If the attorney is not registered but appears to be in the business of advising in securities, the registrant should alert the client and the attorney to the registration requirements of the Act and seek further comfort that the registration requirements are not being violated (e.g., whether an exemption from the adviser registration requirements is available). If the registrant knows or, after making inquiries, has reasonable concerns that the attorney is unlawfully acting as an adviser, the registrant should not take instructions from the attorney unless the dealer is of the opinion that its own legal position would be in jeopardy by failure to execute a particular order. In any case, the registrant should bring the matter to the attention of senior management who, in turn, should consider whether a referral to the Commission's Compliance and Enforcement Division is warranted.

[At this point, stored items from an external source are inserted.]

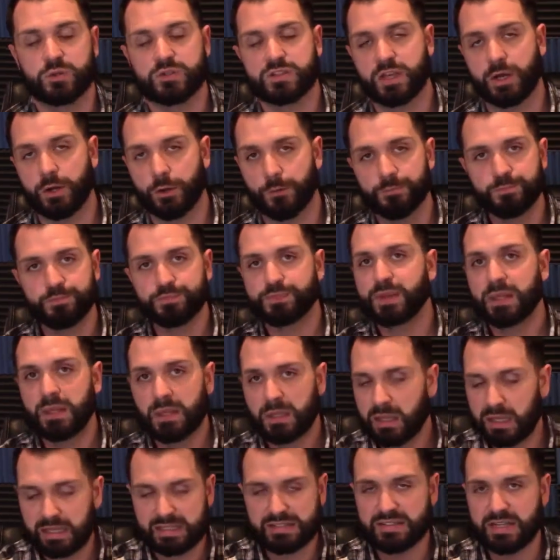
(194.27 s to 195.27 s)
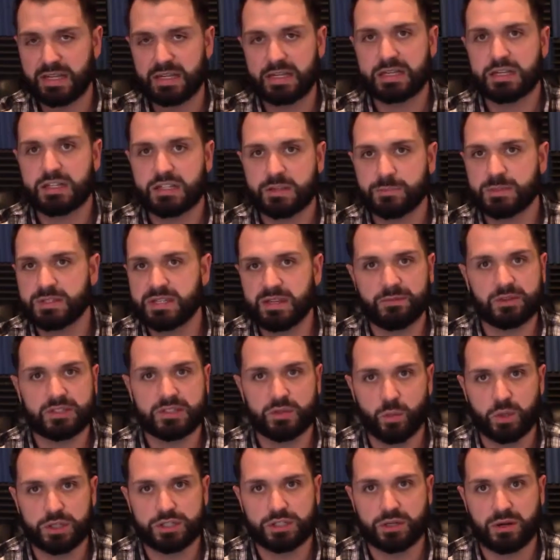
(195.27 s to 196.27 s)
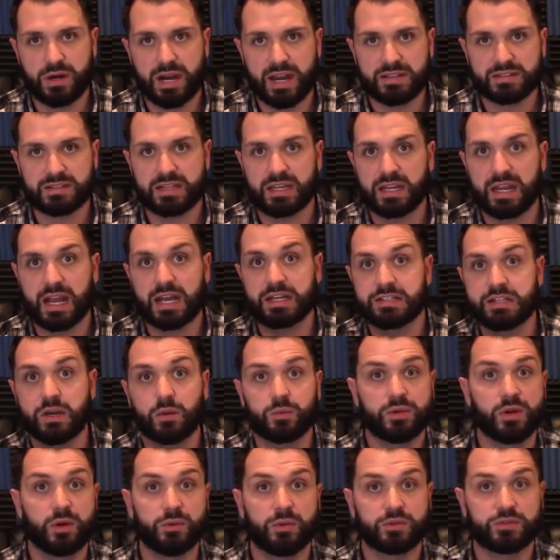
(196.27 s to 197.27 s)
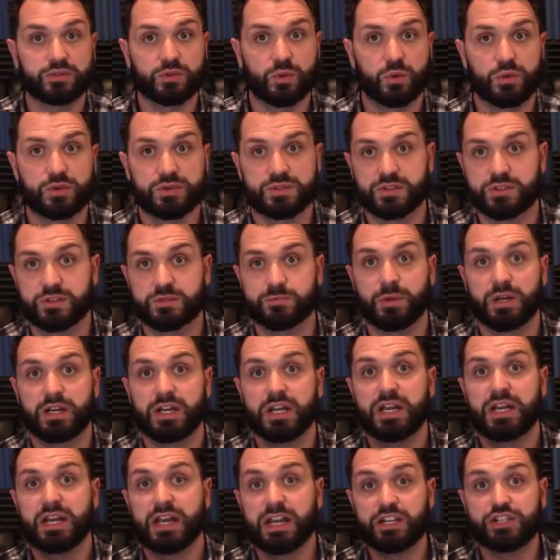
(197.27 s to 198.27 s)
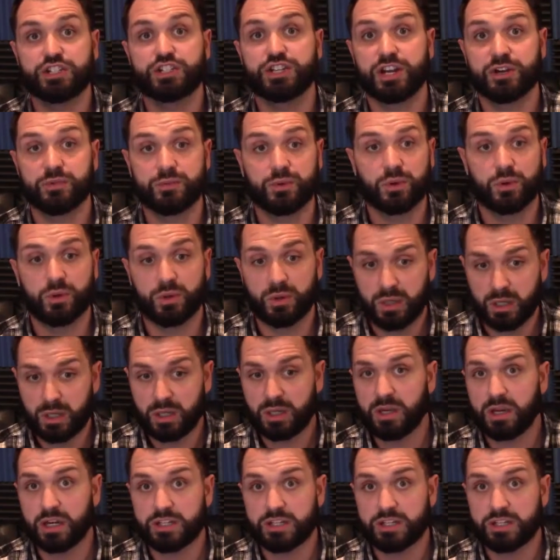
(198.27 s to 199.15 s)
So like I said, specific to what you're asking, I don't know those courses, but in general,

The Abusive Operation of Nominee Accounts

Diligent monitoring of PAs and TAs will also enable dealers and individual registrants to better identify client accounts that are being used inappropriately, as nominee accounts, to hide or disguise abusive trading. Registrants should be particularly wary in situations in which a non-registrant has trading authority over several accounts or when trading authority is held by a corporate insider or control person who may be using the account(s) to avoid reporting requirements or resale restrictions. In such cases, registrants should make appropriate inquiries of the client to confirm the nature, purpose and true ownership of the account and should decline to execute trades through the account if the registrant knows or believes that the account is being utilized to execute illegal trades or evade other legal obligations.

Duties of Registrants

The Superintendent considers each registrant to have a duty to assist in maintaining the integrity of the capital markets by not participating in conduct which the registrant knows, or ought reasonably to know, violates the securities legislation. In addition, every registrant has a duty to deal fairly, honestly and in good faith with clients.

Registrants who knowingly participate or acquiesce in the activities of people providing unlawful advice or in the use of nominee accounts to conduct illegal or abusive trading do a serious disservice both to the market and to their clients. In addition to possible enforcement action against an unregistered adviser or the operator of the nominee account, Commission staff will seriously consider enforcement proceedings against the registrants involved, particularly in cases where the interests of clients or the integrity of the market have been jeopardized.

DATED at Vancouver, British Columbia, on January 12, 1995.